§ **WHAT TO WORK ON**: Exact copies of all the entries are required, and no pictures should appear in them.
[GIVEN RECORDS Boundary: Start]
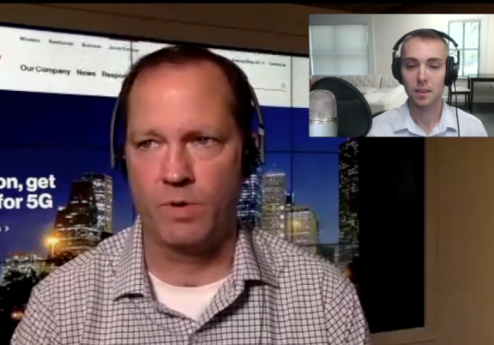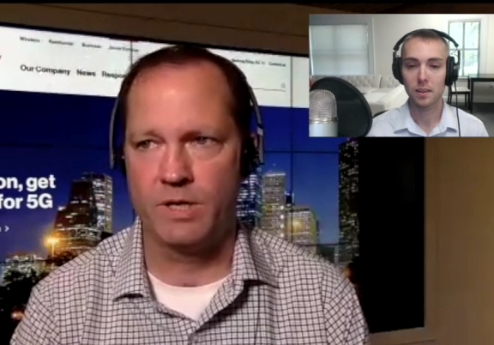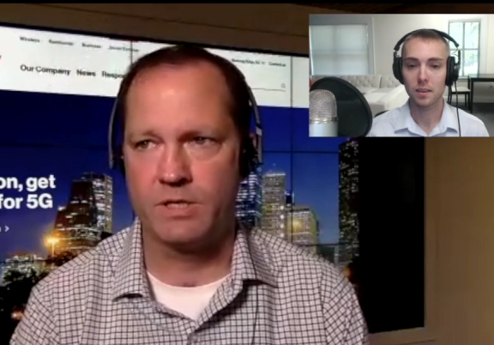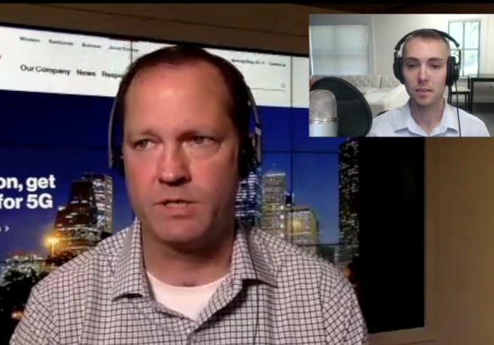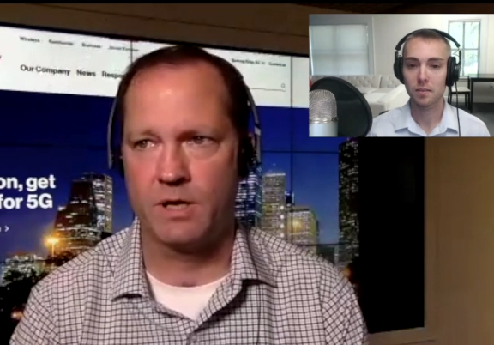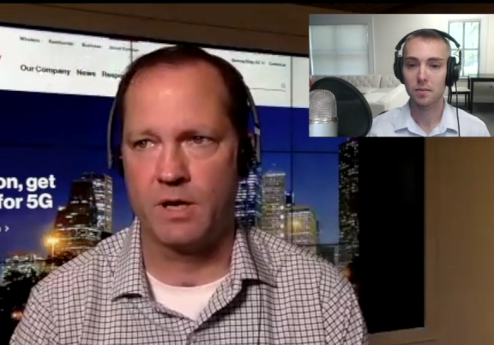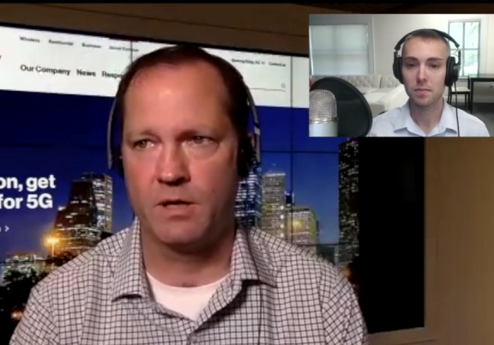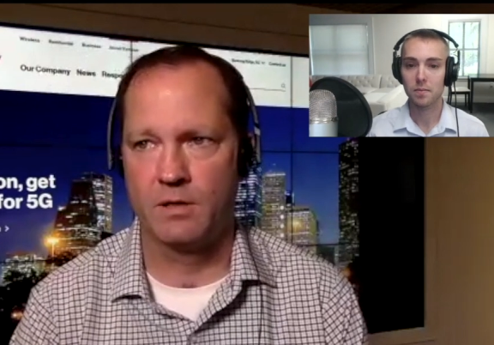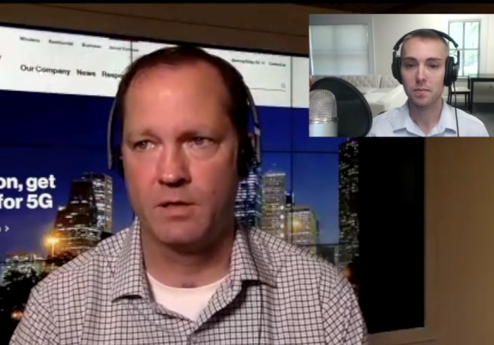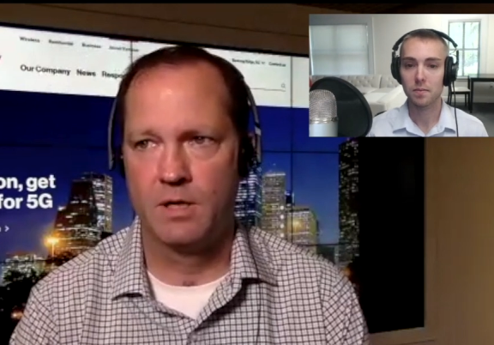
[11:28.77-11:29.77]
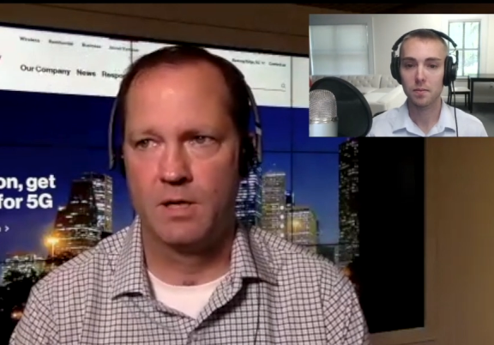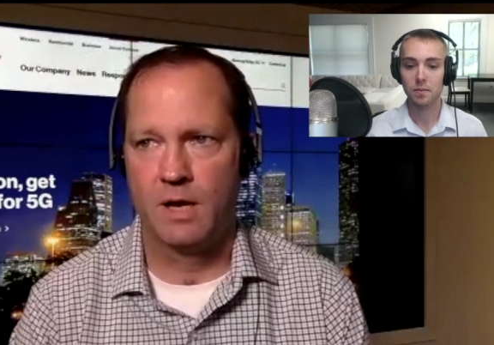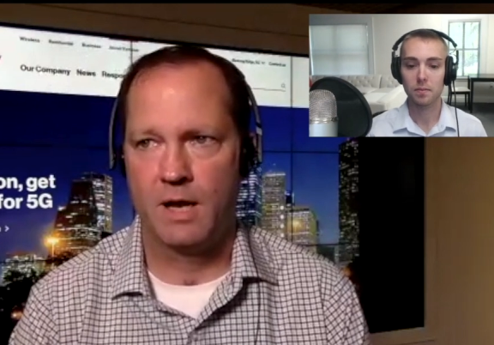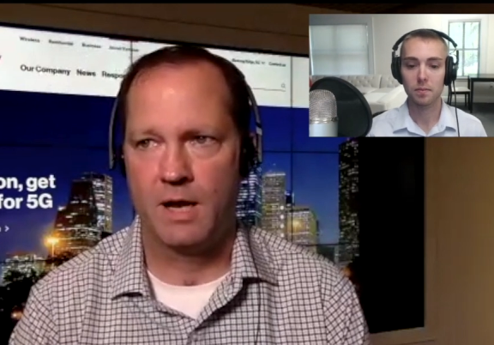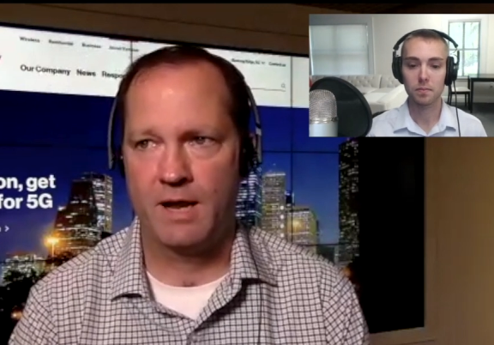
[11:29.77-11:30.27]
Speaker 1: went, uh,
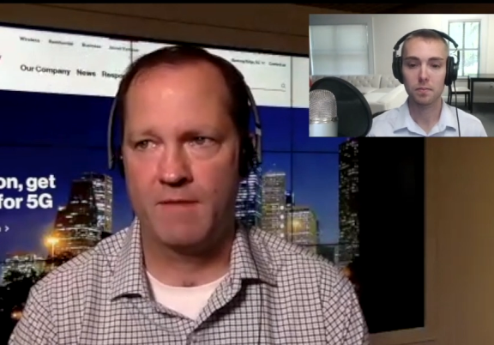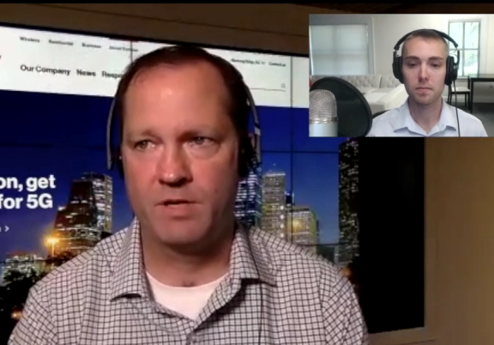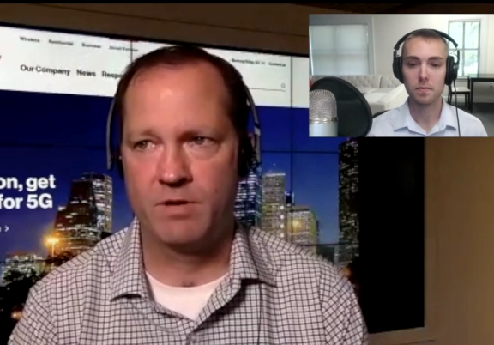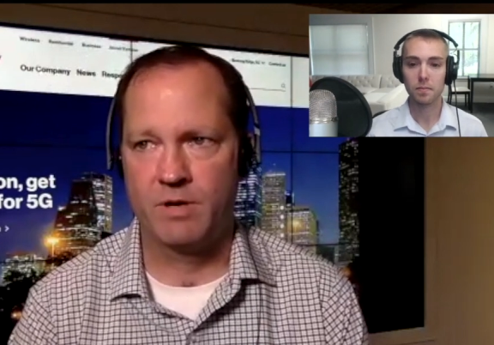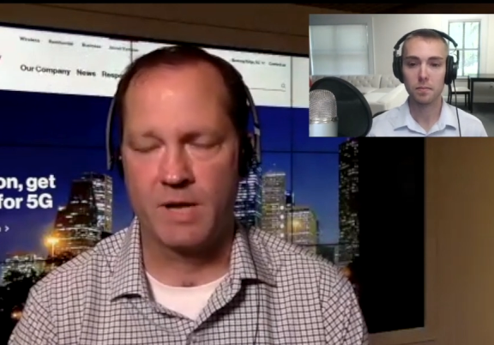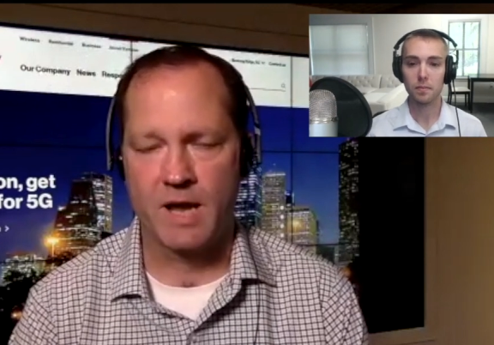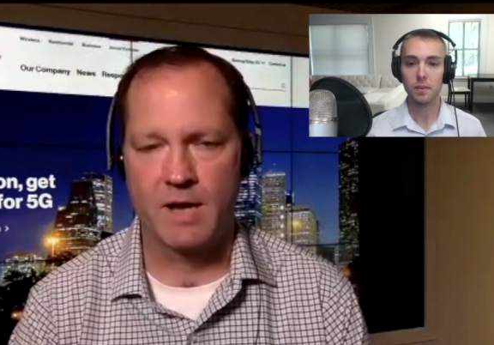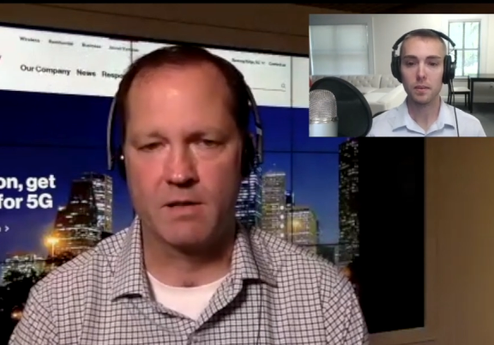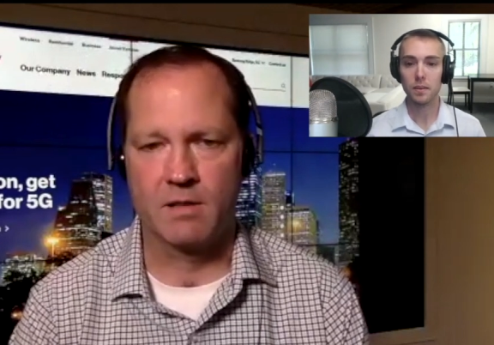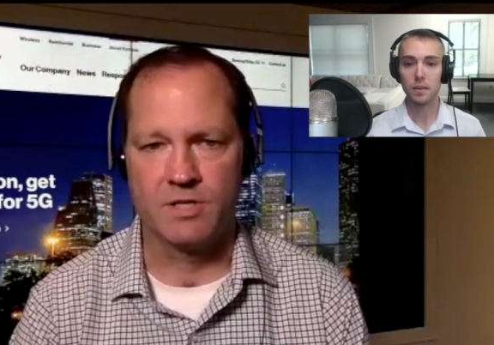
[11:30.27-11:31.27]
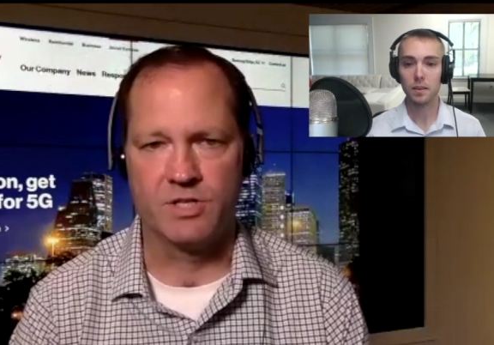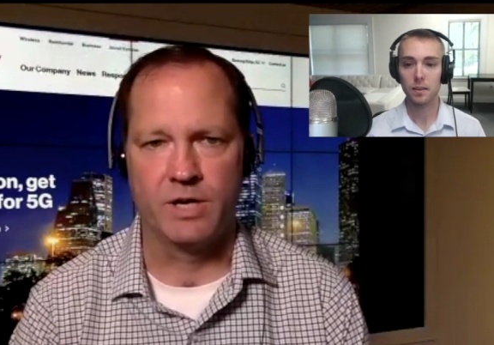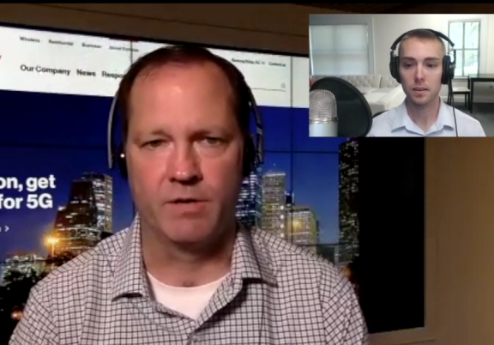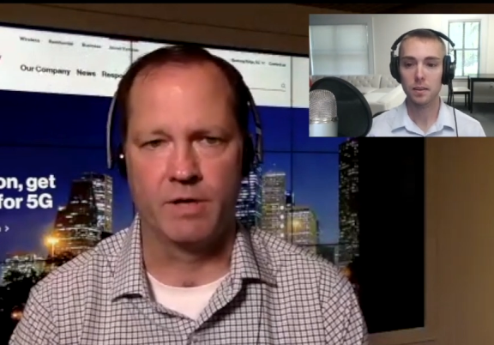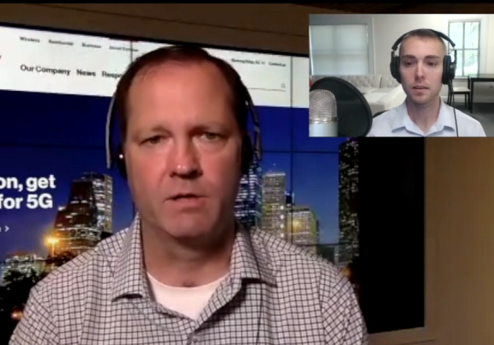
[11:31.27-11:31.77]
I have a degree in mechanical
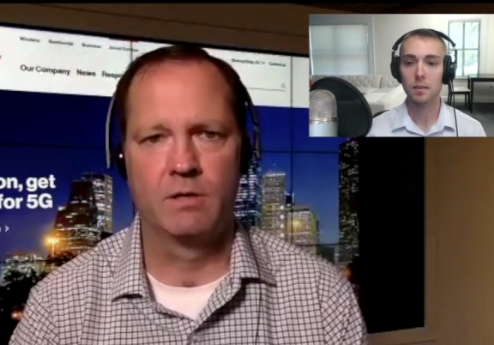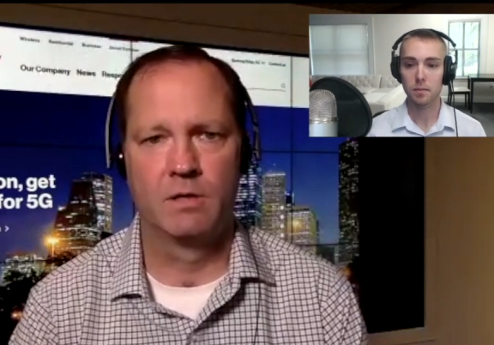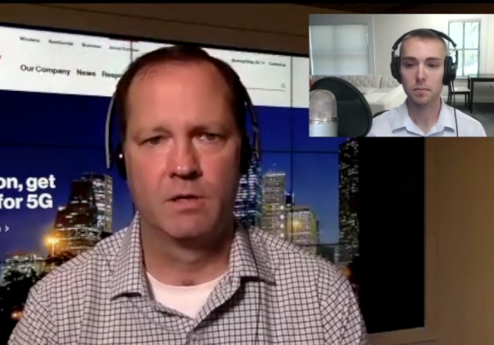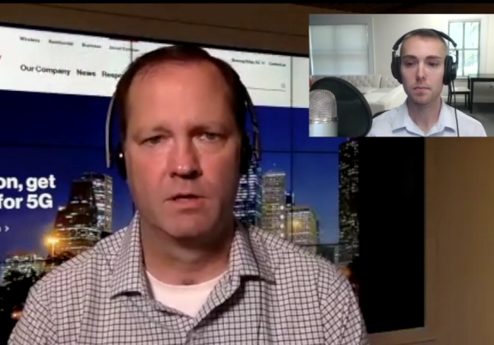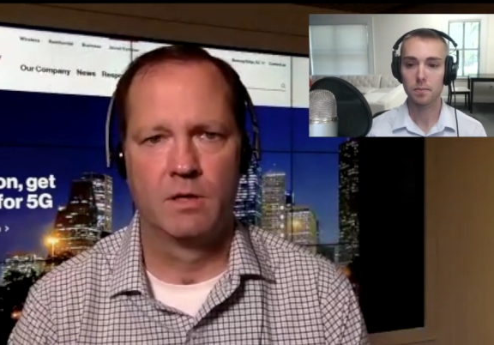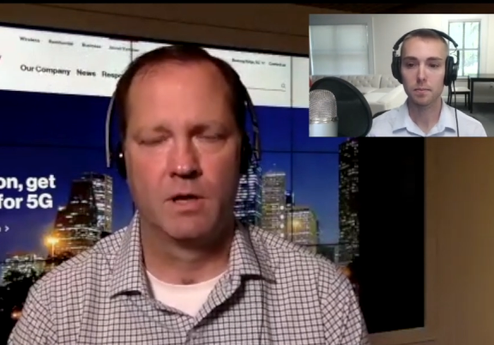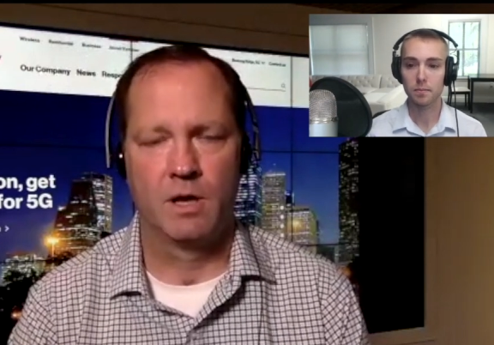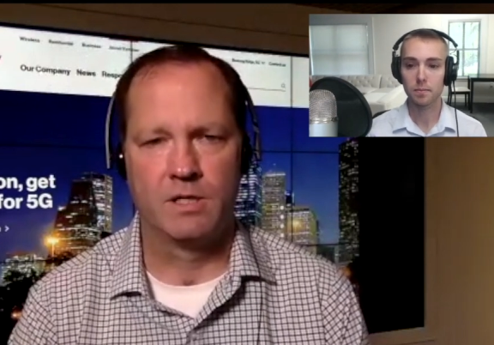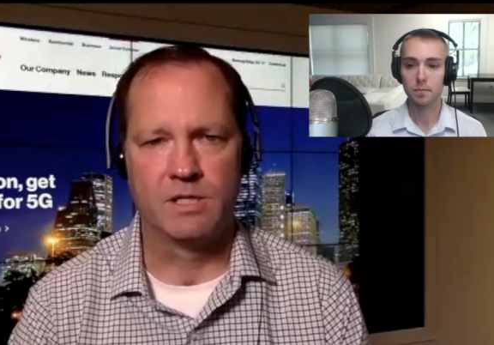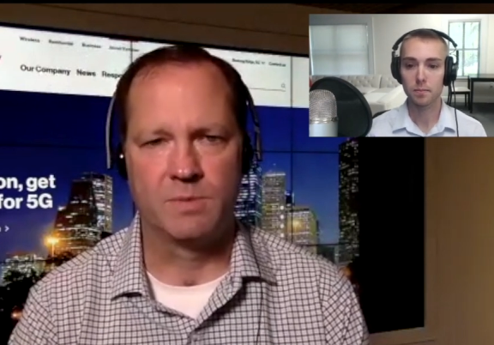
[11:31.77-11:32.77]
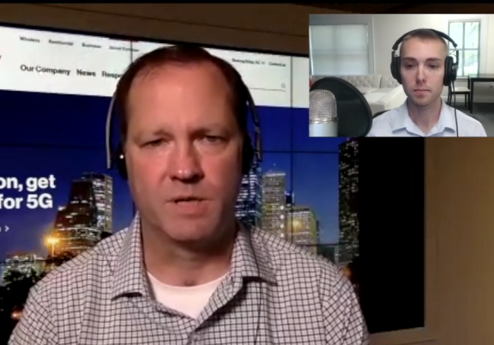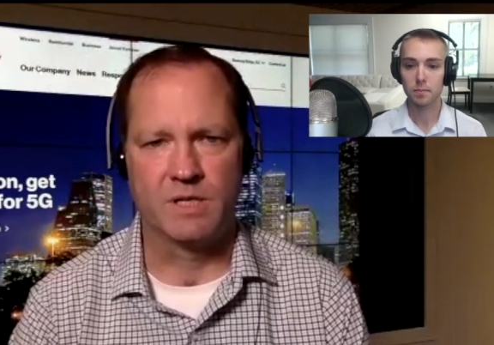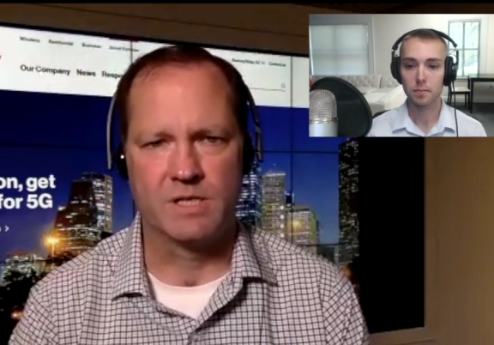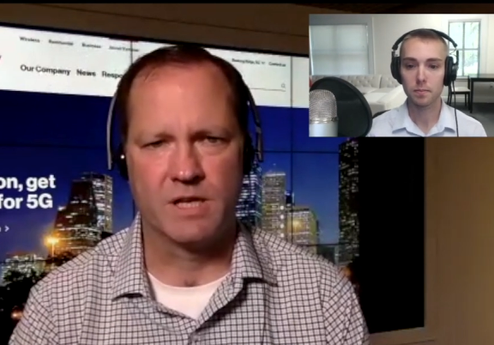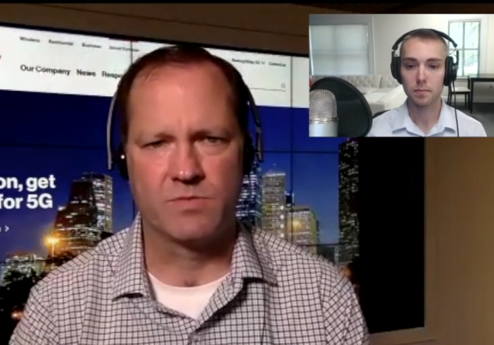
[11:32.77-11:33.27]
engineering, uh, just
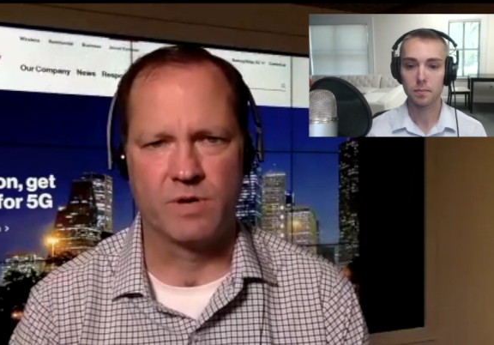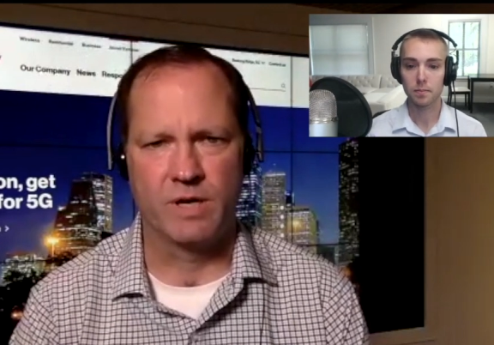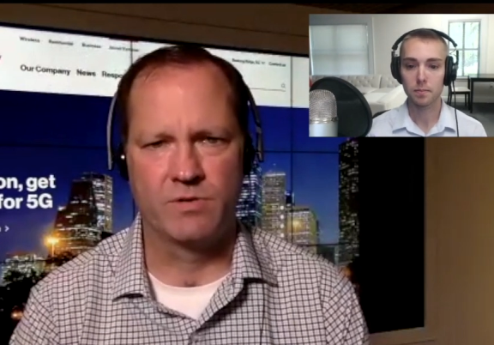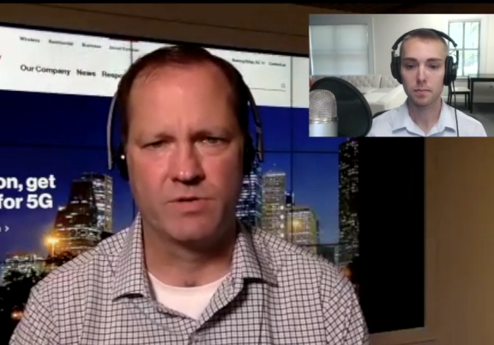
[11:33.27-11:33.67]
because that's what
[GIVEN RECORDS Boundary: End]
§ **RESULT OF THIS TASK**:
[11:28.77-11:29.77]
[11:29.77-11:30.27]
Speaker 1: went, uh,
[11:30.27-11:31.27]
[11:31.27-11:31.77]
I have a degree in mechanical
[11:31.77-11:32.77]
[11:32.77-11:33.27]
engineering, uh, just
[11:33.27-11:33.67]
because that's what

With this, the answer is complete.